> _Task directions_:
Your answer must be an exact copy of the lines from the one containing "[3:05.53-3:06.53]" through the last line of the records below, with no pictures; please include nothing else.

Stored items
══════════

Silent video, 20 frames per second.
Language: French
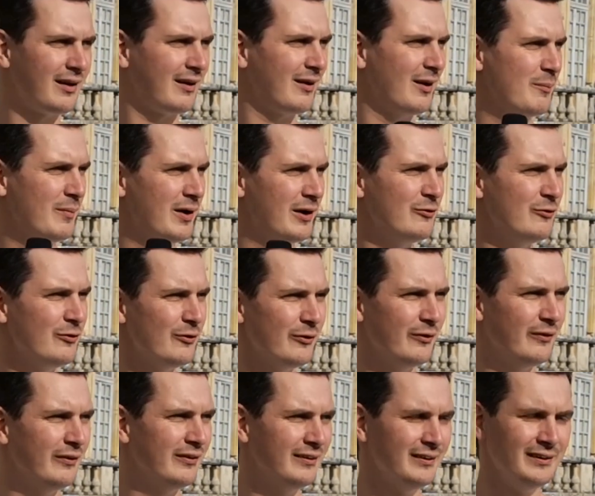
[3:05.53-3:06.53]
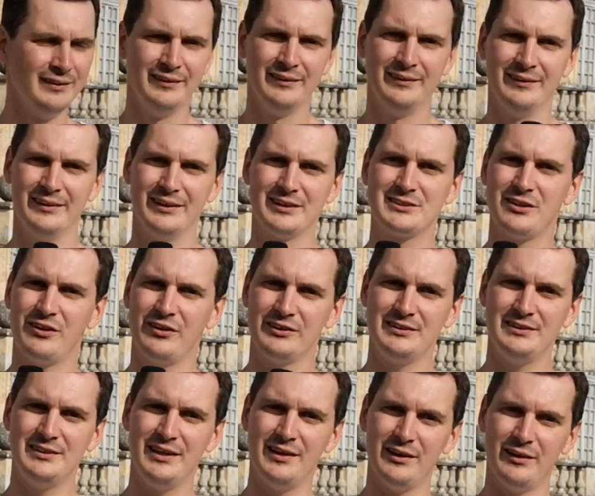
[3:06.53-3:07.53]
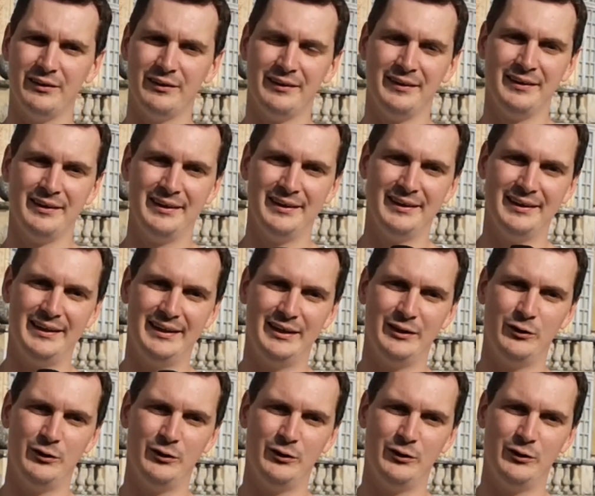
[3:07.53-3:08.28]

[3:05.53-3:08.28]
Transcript: qui est quand même un lieu extraordinaire. Et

══════════

> _Final answer_:
[3:05.53-3:06.53]
[3:06.53-3:07.53]
[3:07.53-3:08.28]

[3:05.53-3:08.28]
Transcript: qui est quand même un lieu extraordinaire. Et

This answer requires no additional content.